In the book, the authors describe in a piece of short fiction an Olympic-like athletic competition called the "Offworld Games" where "planetary superstars" are "unshackled by gravity" and combine "skills from gymnastics, climbing, wrestling, and martial arts."
The imagined event is hosted in Nike's "flagship orbital facility."
Fittingly, the company also foresees a line of Nike spacewear, "worn by so many travelers embarking for the deep cold of Mars and beyond."
Lunar metals and footballs made from stardust
The galactic predictions don't end there.
Nike sees all sorts of cosmic possibilities, especially when it comes to lunar materials, including the possibility of a "football made from stardust, or a bat made from metal harvested from space."
On a more terrestrial level, Nike foresees clothing made from spider silk and the emergence of volcanic glass compounds. Coral reefs could grow materials.
"Somewhere down the line, it's not too outlandish to consider an entire garment or pair of shoes being grown instead of pieced together," the authors write.
In the present, the company's materials innovation is already accelerating. Nike's business partners include Newlight Technologies, a California company that makes a carbon-negative substitute for plastic and leather.
A Shanghai deep-cold facility and an interactive running trail
Nike's always been known for innovation, first at an R&D lab in Exeter, New Hampshire, and today in the massive LeBron James Innovation Center. The facilities historically have used technology like motion-capture devices and force plates to study how the body moves.
Nike doesn't see lab-based innovation slowing down. But it does see it spreading out.
The book describes the possibility of satellite research facilities around the world, including a "Shanghai deep-cold facility" used to test "ultrathin insulating fabrics" and a "desert lab near Nairobi" with dozens of running trails that offer "nearly infinite climbing routes," complete with "sensing technologies" wired into the landscape that could measure and adjust to a runner's speed, blood pressure, and heartbeat.
Nike could get into gamification, nudge theory, and MRIs of the brain
Since its earliest days, Nike has mostly paid attention to "below the neck" sports science, focusing on the body, not the mind. The next 50 years will be more holistic.

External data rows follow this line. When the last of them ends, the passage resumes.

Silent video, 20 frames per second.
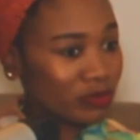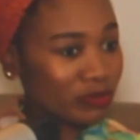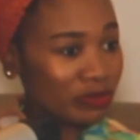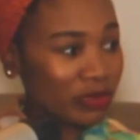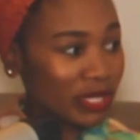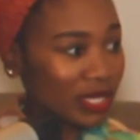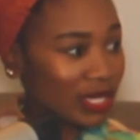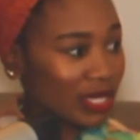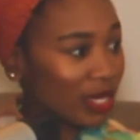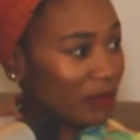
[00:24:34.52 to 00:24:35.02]

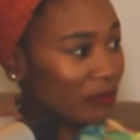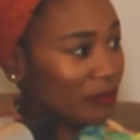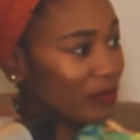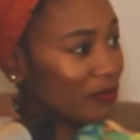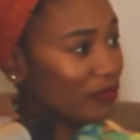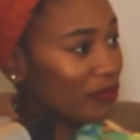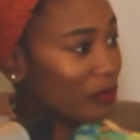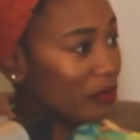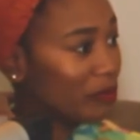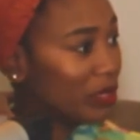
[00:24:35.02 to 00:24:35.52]
picking up
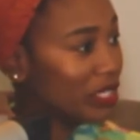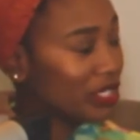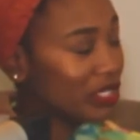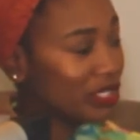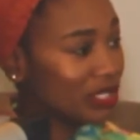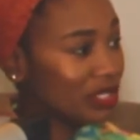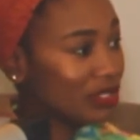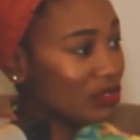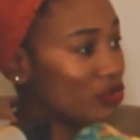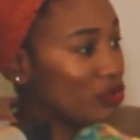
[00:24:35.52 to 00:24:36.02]

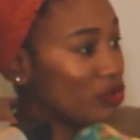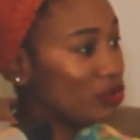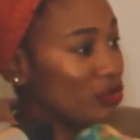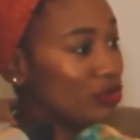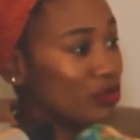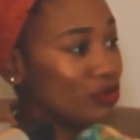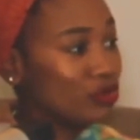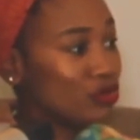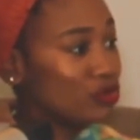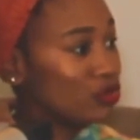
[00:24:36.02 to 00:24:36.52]
information to
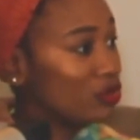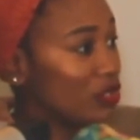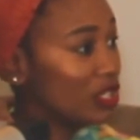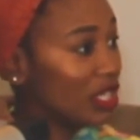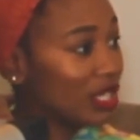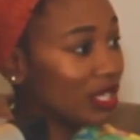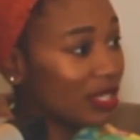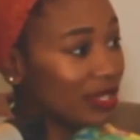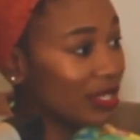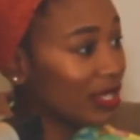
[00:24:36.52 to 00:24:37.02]
use should
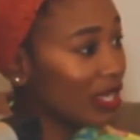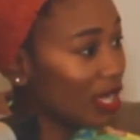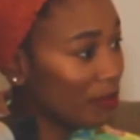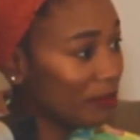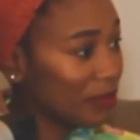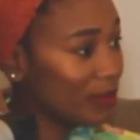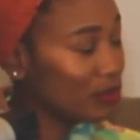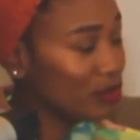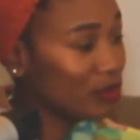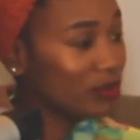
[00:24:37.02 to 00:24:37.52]
anything
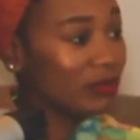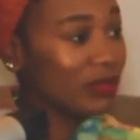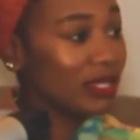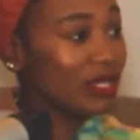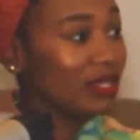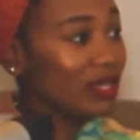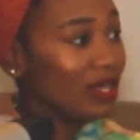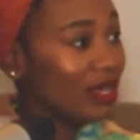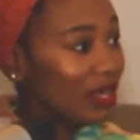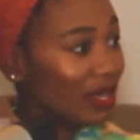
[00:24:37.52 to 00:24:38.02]
happen to
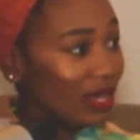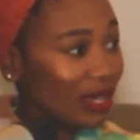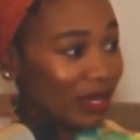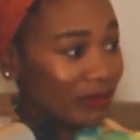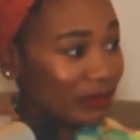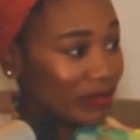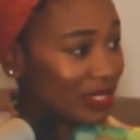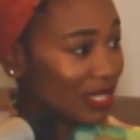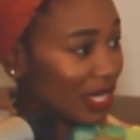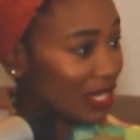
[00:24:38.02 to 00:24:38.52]
me.
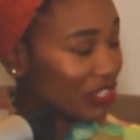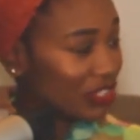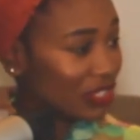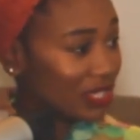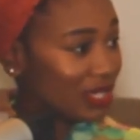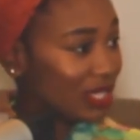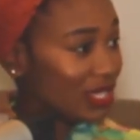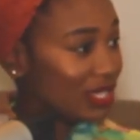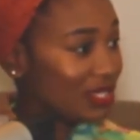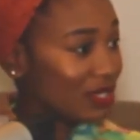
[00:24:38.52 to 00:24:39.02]
I'm
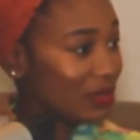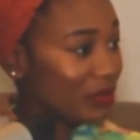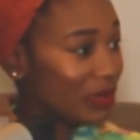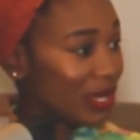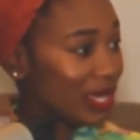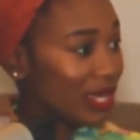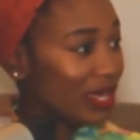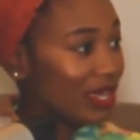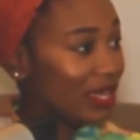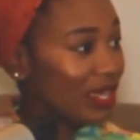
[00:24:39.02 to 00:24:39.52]
stashing things
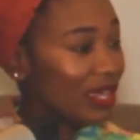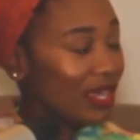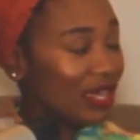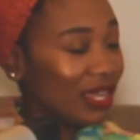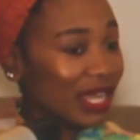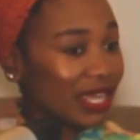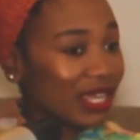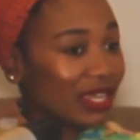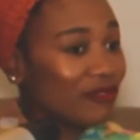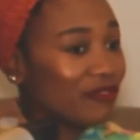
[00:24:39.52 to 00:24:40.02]
away,
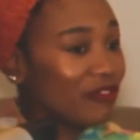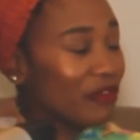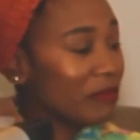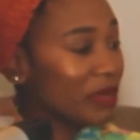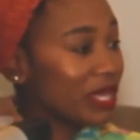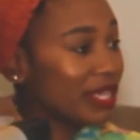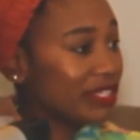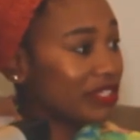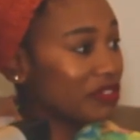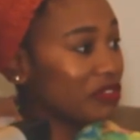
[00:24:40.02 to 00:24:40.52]
like
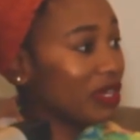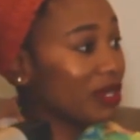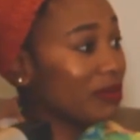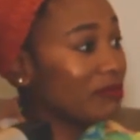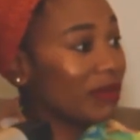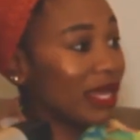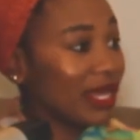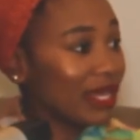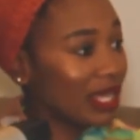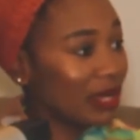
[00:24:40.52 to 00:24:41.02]
information, not
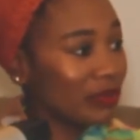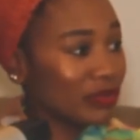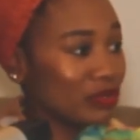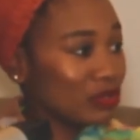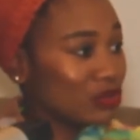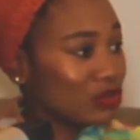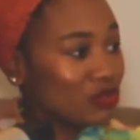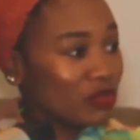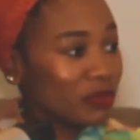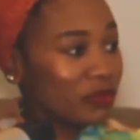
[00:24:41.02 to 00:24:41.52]
money. I was
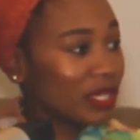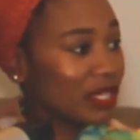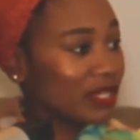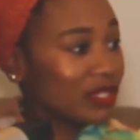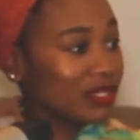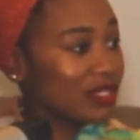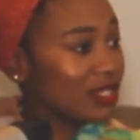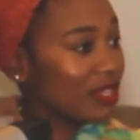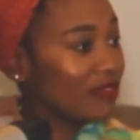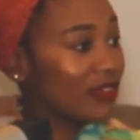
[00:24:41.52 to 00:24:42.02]
so stupid, I
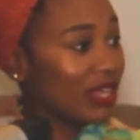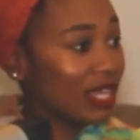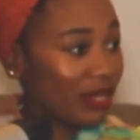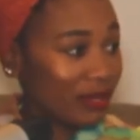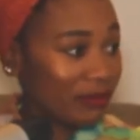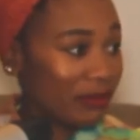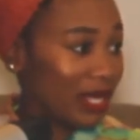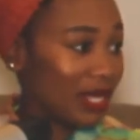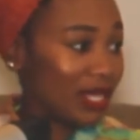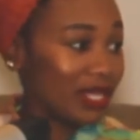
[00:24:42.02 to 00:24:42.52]
didn't save
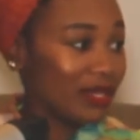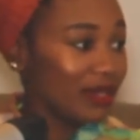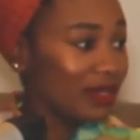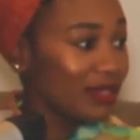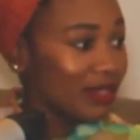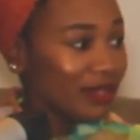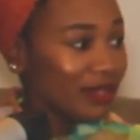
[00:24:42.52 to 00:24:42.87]
any money.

"Nike's business cards of the future may well include titles like perception explorer, insight architect, sports neuroscientist, AI linguist, motivational psychologist, sensor designer, and nutrient coach," the authors write.

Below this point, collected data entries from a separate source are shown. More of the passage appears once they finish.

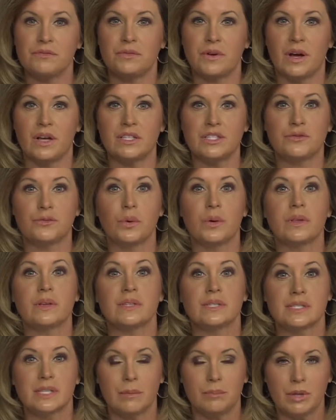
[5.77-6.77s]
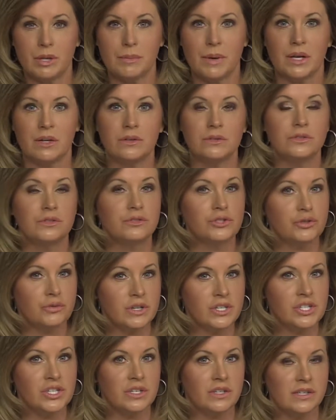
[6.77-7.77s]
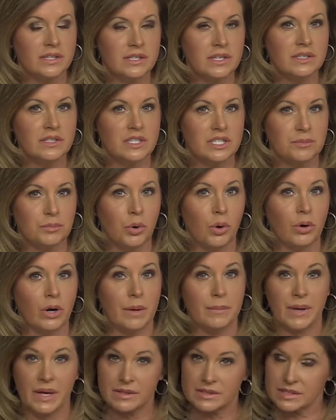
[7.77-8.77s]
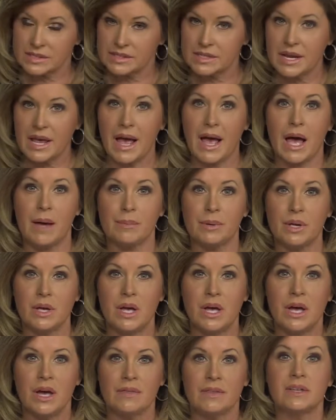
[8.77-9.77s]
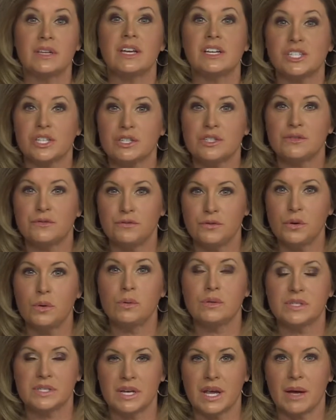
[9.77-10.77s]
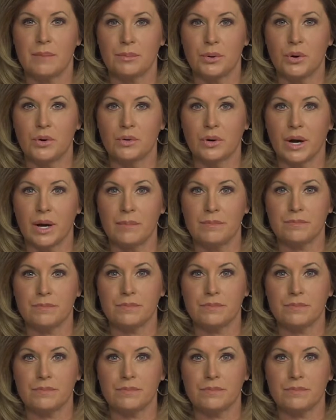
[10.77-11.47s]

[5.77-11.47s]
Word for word: funds for the Supplemental Nutrition Assistance Program, that's SNAP, the nation's food stamp program.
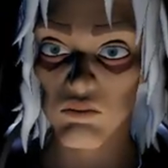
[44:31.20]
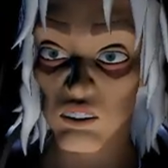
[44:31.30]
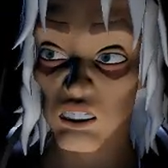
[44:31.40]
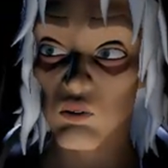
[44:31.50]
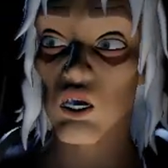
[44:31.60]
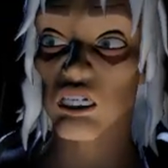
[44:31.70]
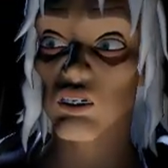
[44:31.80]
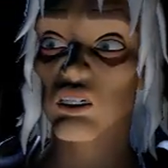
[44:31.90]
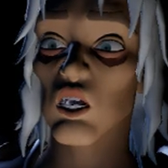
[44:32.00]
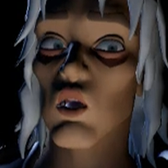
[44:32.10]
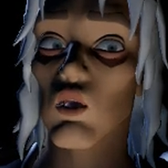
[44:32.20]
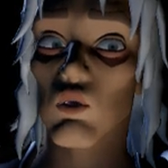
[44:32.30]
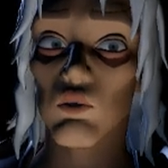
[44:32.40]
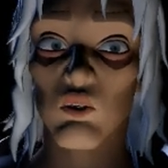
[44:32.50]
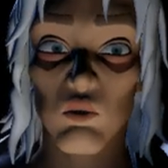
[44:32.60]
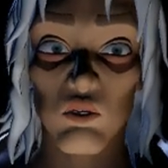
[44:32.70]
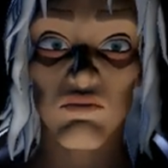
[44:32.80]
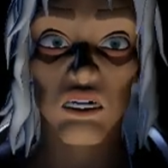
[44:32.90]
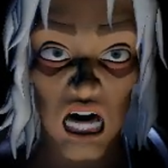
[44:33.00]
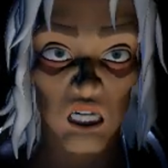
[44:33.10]
This one coos with
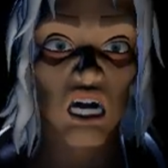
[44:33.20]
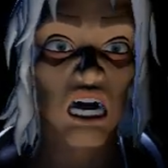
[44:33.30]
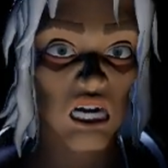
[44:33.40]
pleasure.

The company could find itself exploring everything from the psychology of behavior modification to gamification and nudge theory. Nudge theory, or designing an environment to encourage a specific choice, is often associated with more objectionable outcomes like casino designs that keep visitors gambling.
Nike sees a future where it can be used to encourage healthier behaviors.

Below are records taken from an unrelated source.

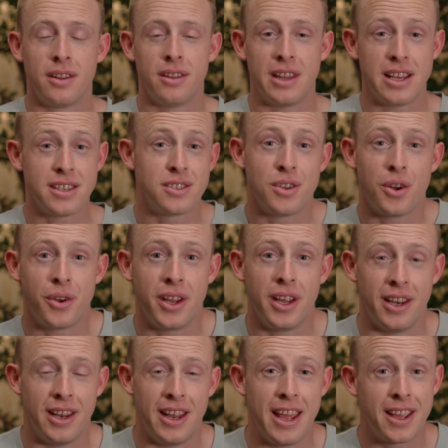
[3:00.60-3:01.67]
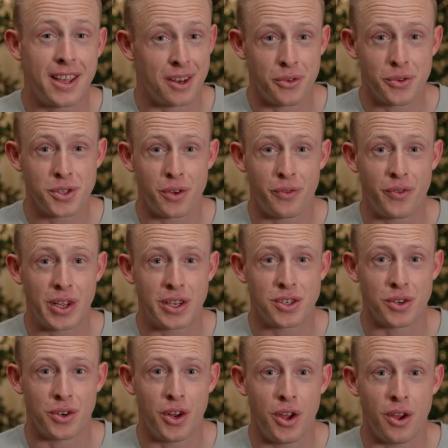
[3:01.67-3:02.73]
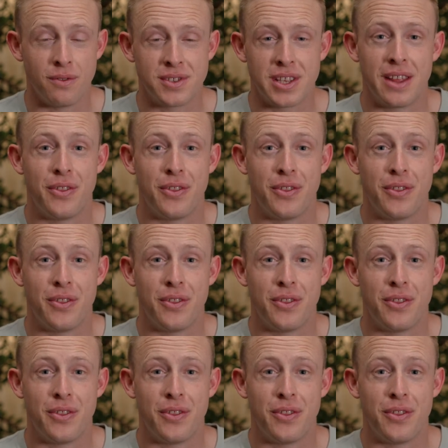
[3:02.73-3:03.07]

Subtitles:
That's not it. It can also fix your nerves.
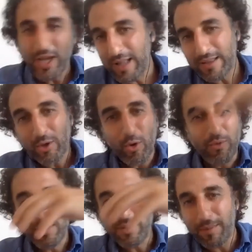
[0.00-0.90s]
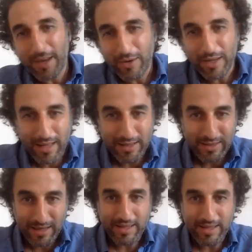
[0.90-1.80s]
take over the Maronite as
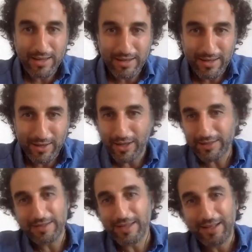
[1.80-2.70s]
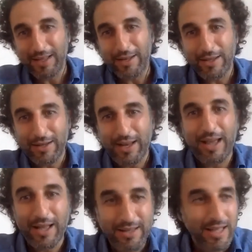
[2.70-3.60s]
the sectarian
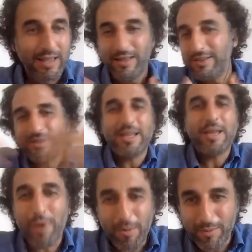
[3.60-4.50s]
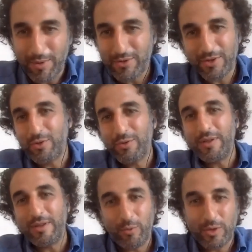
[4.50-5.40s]
class, it's the same problem. It's just,
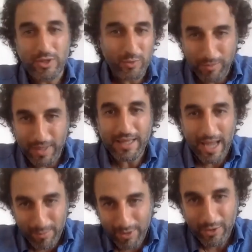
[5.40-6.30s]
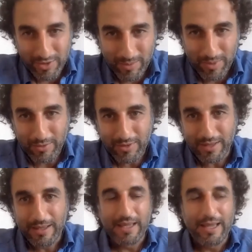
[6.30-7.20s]
which is what Mahdi Amil talks about.
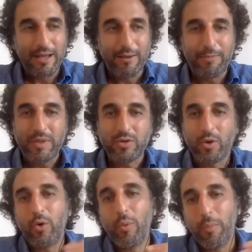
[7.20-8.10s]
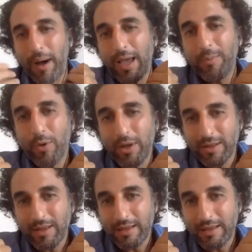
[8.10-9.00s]
So my point
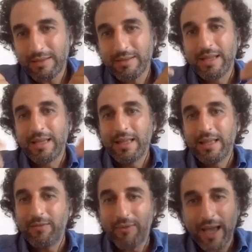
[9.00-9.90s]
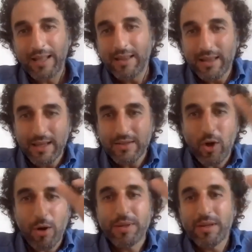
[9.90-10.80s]
is, fine, these
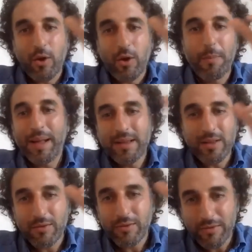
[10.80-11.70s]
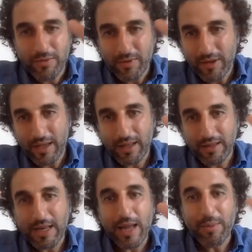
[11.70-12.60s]
competitive
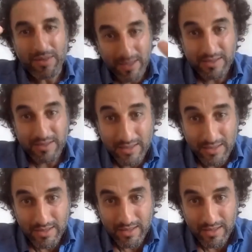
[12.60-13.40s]
dynamics exist,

The result could be workouts "fine-tuned to our current physiological, metabolic, and hormonal state; a guided meditation or coaching session designed to help us meet short- or long-term goals; (and) a product whose colors change in response to our unique psychic needs."
Democratizing sneaker access
Since cofounder Phil Knight sold his first pair of sneakers, Nike's been a relatively simple business.
"You buy our product, we take your money," the book's authors write. But that basic "transactional relationship" is dissolving.
"Younger audiences expect more from the brands they engage with," Nike writes.
What does that mean for Nike's business?
The book is spare on details, but digital technologies like NFTs (virtual collectibles), immersive video games, and the metaverse could let consumers "participate more deeply" with Nike.
"Those within Nike view these developments as a means to democratize access, opportunity, and even value-creation and ownership," the company writes. "Picture a marketplace for user-generated designs, avatars, or skins where the royalty doesn't go to the biggest name, but to the unknown kid who had a flash of artistic inspiration."